Semisal PKS yang mulai menyiapkan diri untuk bergabung ke KIM. 

Analis Komunikasi Politik dari Universitas Al Azhar, Ujang Komarudin menjelaskan, resistensi partai di Koalisi Indonesia Maju (KIM) sangat wajar mengingat partai di luar KIM sebelumnya rival politik dari Prabowo-Gibran di Pilpres 2024. 

Sebagai contoh Partai Gelora akan mengambil sikap jika PKS ingin bergabung ke KIM.

Resistensi Partai Gelora terhadap PKS tidak terlepas dari latar belakang sejarah kedua partai tersebut.

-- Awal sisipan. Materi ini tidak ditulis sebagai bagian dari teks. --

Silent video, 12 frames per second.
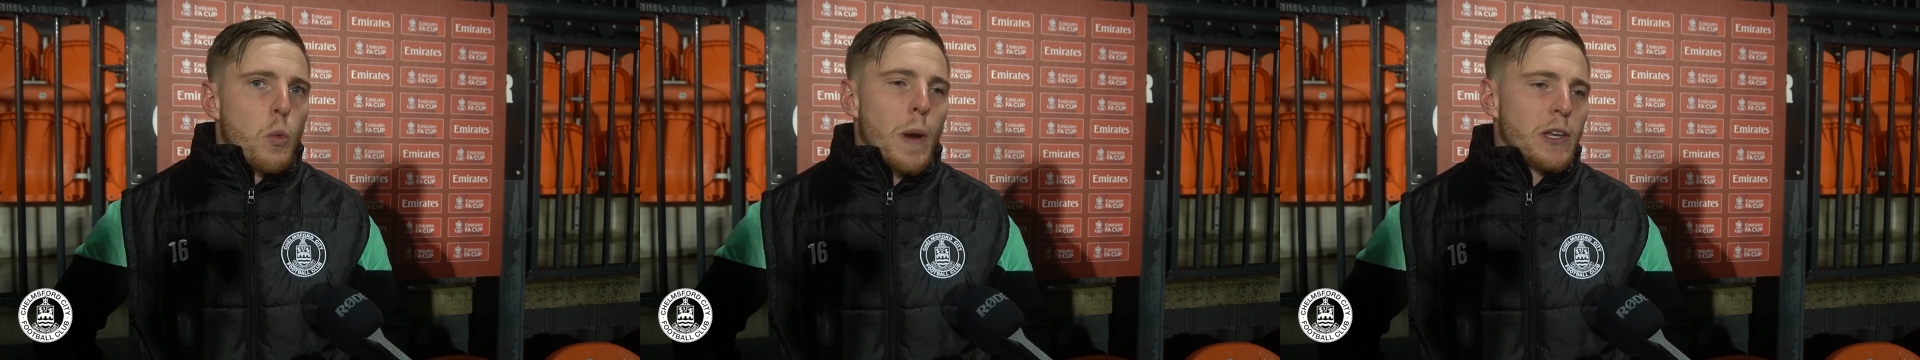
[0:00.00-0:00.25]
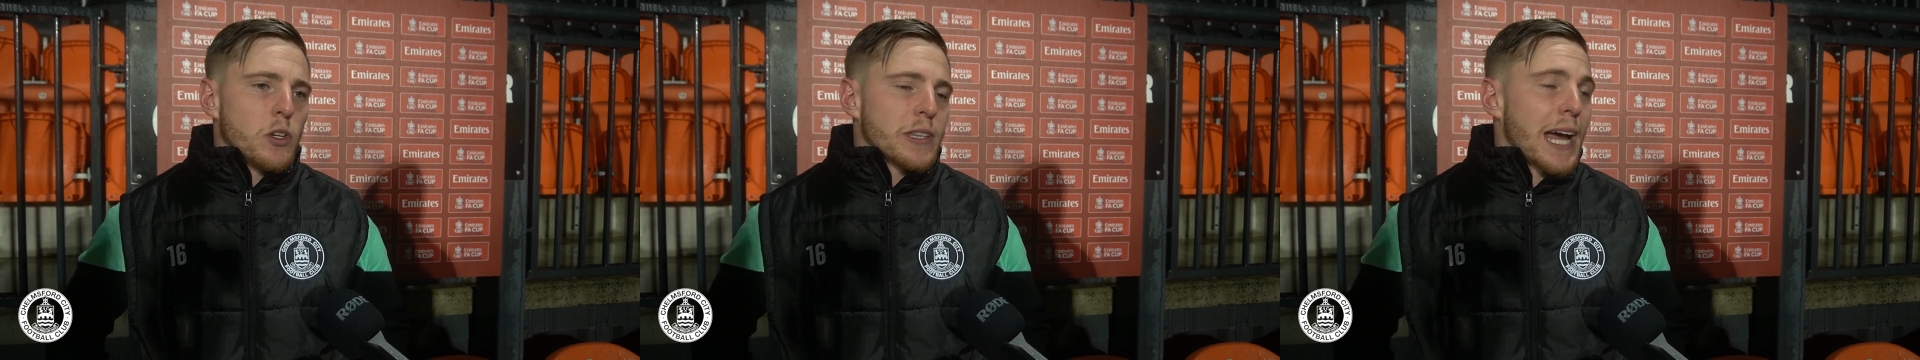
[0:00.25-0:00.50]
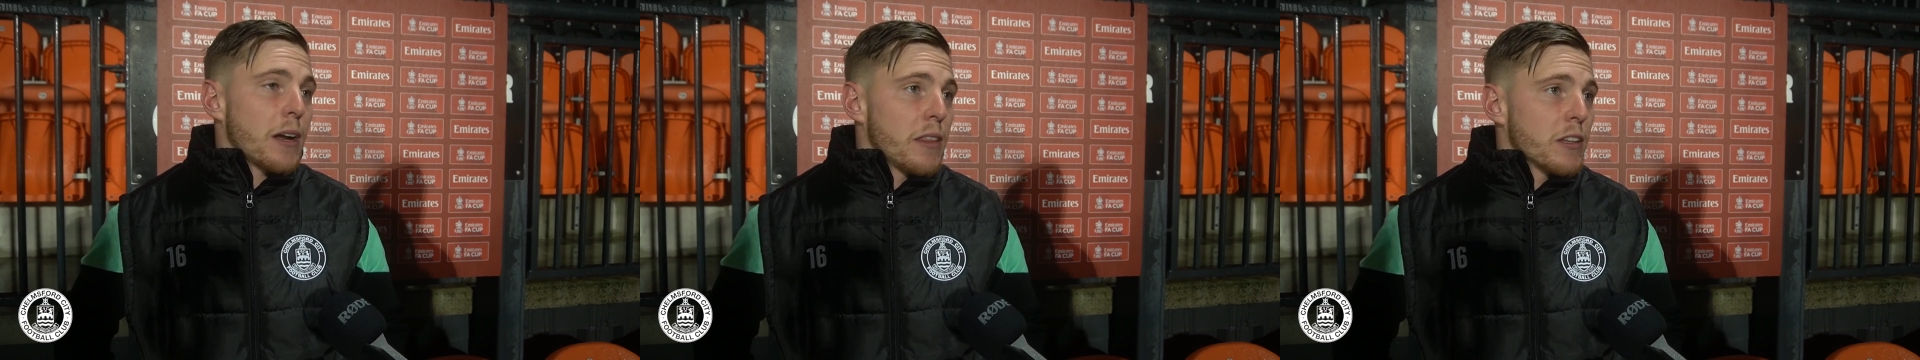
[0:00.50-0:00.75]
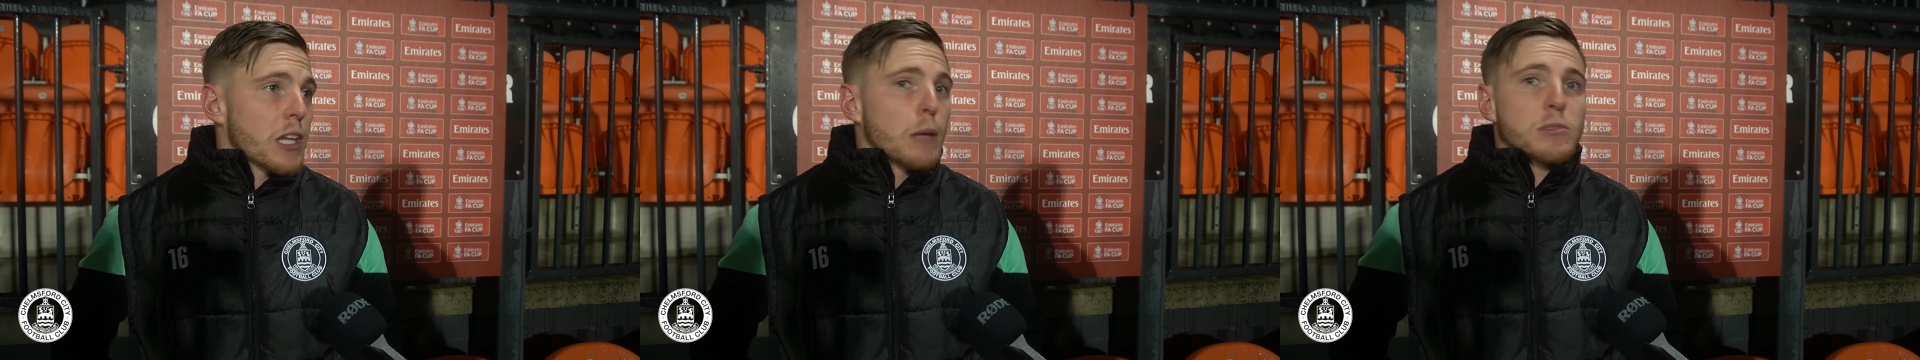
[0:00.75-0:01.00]
when you're down
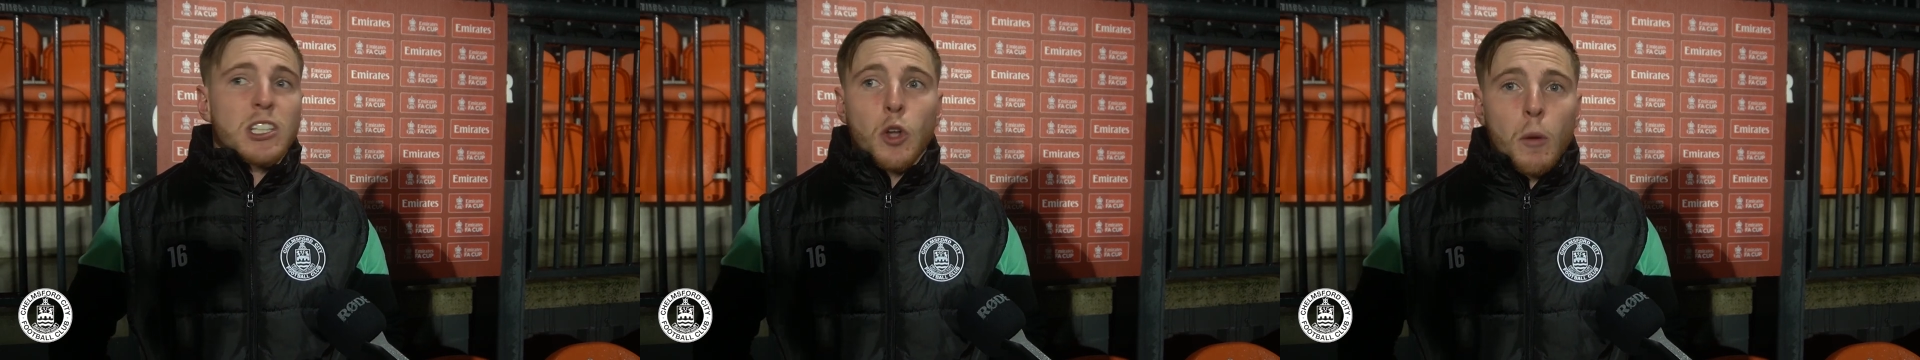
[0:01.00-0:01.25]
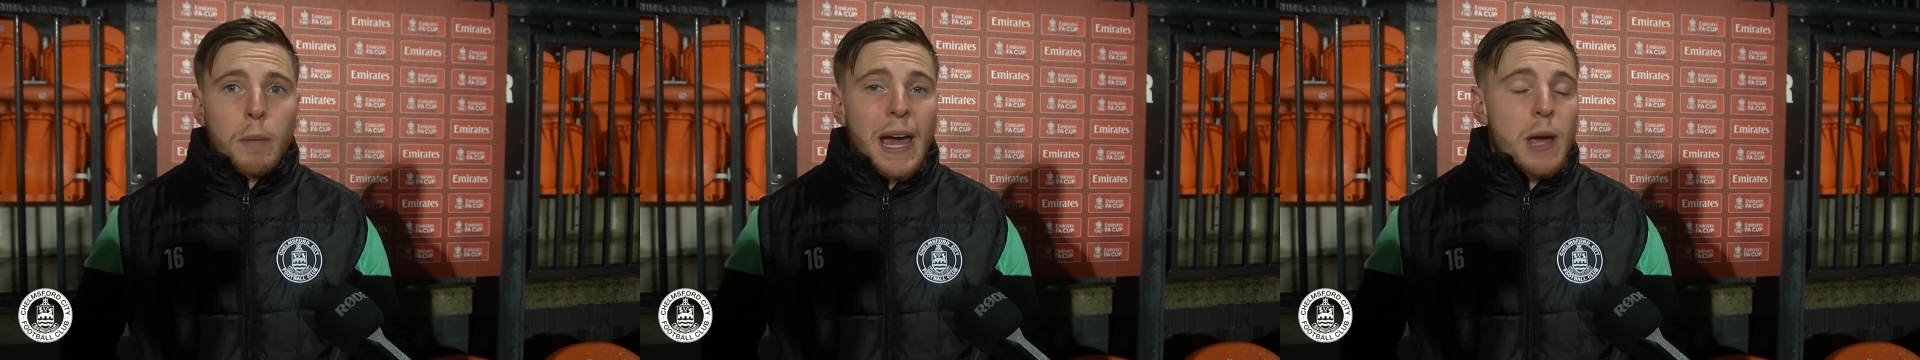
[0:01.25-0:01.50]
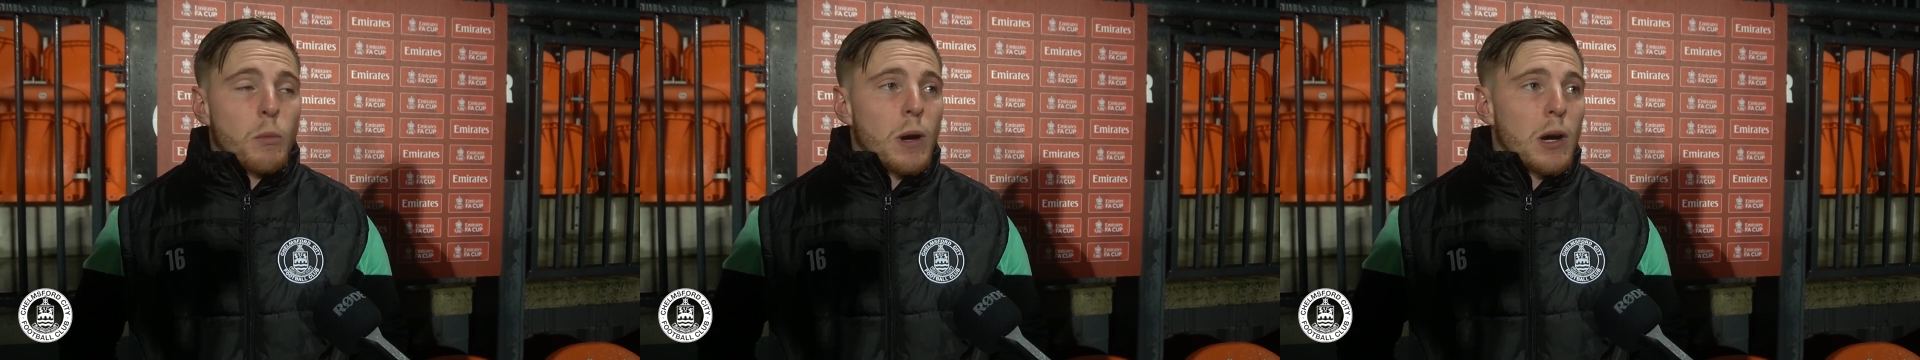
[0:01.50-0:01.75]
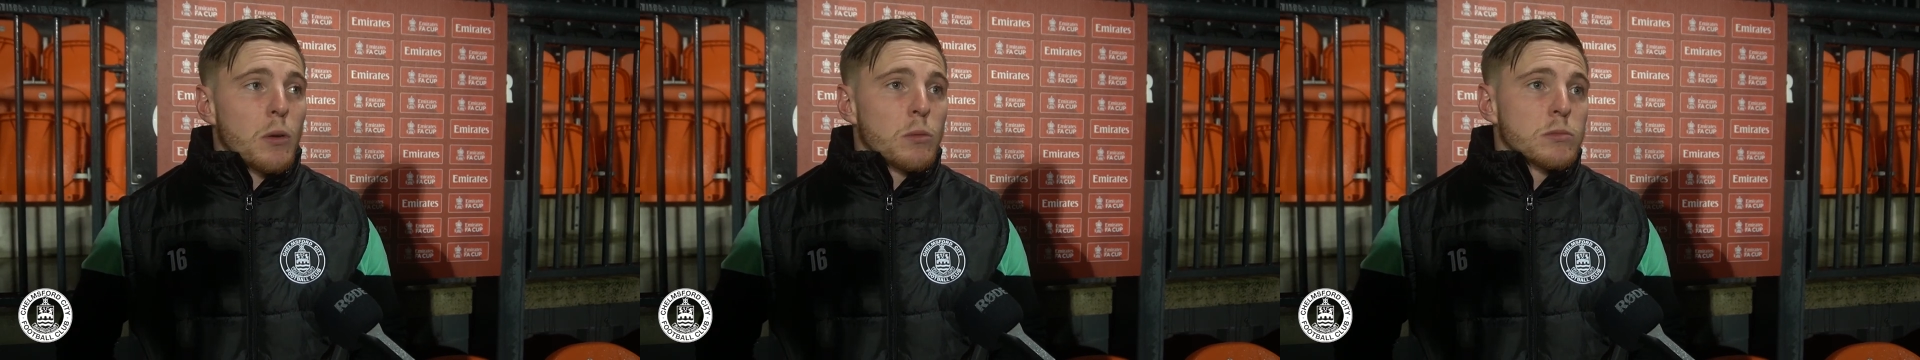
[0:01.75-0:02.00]
in the dumps and not playing
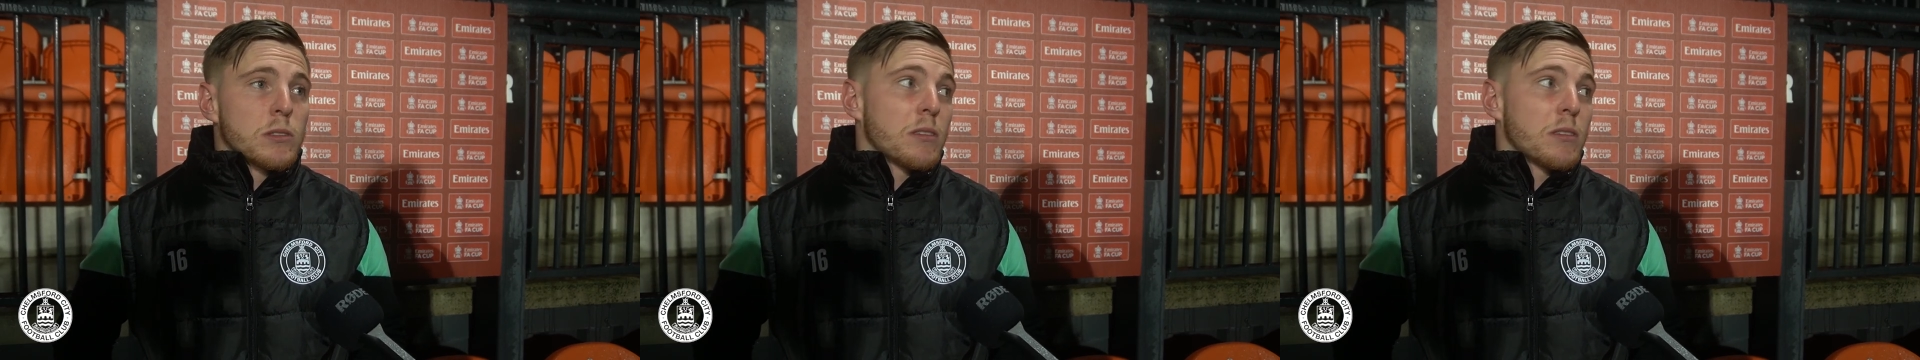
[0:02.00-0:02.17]
well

Diketahui pendiri dan pengurus Partai Gelora merupakan mantan kader PKS yang memisahkan diri. 

Di sisi lain dalam kalkulasi politik, Partai Gelora akan terkena imbas jika PKS masuk.

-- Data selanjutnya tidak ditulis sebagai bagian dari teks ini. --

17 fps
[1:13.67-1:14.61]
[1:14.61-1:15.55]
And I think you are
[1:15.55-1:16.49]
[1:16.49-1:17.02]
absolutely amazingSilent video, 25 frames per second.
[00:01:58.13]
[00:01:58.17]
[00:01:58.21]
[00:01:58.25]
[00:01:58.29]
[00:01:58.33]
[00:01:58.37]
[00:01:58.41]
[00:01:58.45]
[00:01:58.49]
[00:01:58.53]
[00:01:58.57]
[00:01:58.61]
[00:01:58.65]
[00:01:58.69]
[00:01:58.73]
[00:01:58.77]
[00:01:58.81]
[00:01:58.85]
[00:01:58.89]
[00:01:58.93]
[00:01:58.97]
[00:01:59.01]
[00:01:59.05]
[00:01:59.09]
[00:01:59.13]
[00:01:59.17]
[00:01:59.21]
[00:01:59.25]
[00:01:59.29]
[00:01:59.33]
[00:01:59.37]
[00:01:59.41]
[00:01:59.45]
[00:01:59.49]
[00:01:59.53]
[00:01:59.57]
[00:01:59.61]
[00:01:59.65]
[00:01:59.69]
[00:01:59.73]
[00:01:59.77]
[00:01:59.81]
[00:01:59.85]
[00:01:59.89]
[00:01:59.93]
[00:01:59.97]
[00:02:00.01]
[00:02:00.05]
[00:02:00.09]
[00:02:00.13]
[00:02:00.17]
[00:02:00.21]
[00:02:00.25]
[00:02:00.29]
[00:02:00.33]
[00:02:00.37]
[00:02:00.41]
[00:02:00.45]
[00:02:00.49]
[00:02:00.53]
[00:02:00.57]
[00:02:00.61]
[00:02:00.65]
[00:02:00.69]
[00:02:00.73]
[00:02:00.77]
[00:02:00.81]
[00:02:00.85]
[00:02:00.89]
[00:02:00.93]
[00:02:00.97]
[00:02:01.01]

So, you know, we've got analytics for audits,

Sebab PKS punya daya tawar kekuatan di parlemen, sedangkan Partai Gelora tidak. 

Baca Juga: Ditolak Gelora Masuk Koalisi Prabowo-Gibran, PKS Balas Begini

"Ketika PKS masuk ke koalisi pendukung Prabowo-Gibran yang terancam adalah Partai Gelora, karena PKS punya kekuatan di parlemen sedangkan Partai Gelora kan tidak lolos parlemen," ujar Ujang di program Rumah Pemilu KOMPAS TV, Senin (29/4/2024). 

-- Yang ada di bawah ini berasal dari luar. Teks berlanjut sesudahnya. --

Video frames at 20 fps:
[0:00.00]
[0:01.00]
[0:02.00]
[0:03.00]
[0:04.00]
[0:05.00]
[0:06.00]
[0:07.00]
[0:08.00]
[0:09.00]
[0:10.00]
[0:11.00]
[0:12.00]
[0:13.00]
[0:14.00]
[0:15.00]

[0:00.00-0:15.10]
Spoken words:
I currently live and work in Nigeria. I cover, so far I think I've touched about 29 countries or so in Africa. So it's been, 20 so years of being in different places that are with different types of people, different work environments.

Ujang menambahkan, resistensi Partai Gelora terhadap PKS tidak terjadi saat PKB dan Partai NasDem ingin bergabung dengan KIM. 

Menurutnya, semua partai di KIM bisa menerima PKB dan NasDem untuk ikut mendukung Prabowo-Gibran dalam memimpin pemerintahan selanjutnya. 

"Ini artinya partai-partai di KIM punya independensinya sendiri, punya keyakinan, penerimaan ataupun daya tolak sendiri kepada partai yang baru datang dan ingin berkoalisi dengan Prabowo-Gibran," ujar Ujang. 

Lebih lanjut Ujang menilai, jika nantinya PKB, NasDem dan PKS masuk di koalisi pendukung pemerintah, maka Prabowo-Gibran harus bisa memastikan koalisi yang diisi banyak partai tetap solid. 

Baca Juga: Fahri Hamzah Soroti Isu Gabungnya PKS ke Koalisi Prabowo-Gibran, Serta Mempertanyakan Gagasannya

Jika Prabowo bisa memberikan porsi seimbang antar partai pendukung pemerintah, maka koalisi akan berjalan baik. 

Sebaliknya, jika partai merasa porsinya berkurang akibat masuknya anggota baru, tidak menutup kemungkinan gejolak di internal koalisi akan terjadi.

"Perhitungan asas proporsionalitas ini penting, baik yang sudah lebih dulu masuk di KIM atau partai baru. Kalau pembagiannya tidak adil pasti ada gejolak di dalam. Saya kira pembagian sudah ada tinggal komitmen Pak Prabowo saja, karena kalau dikurangi pasti ada riak-riak," ujar Ujang.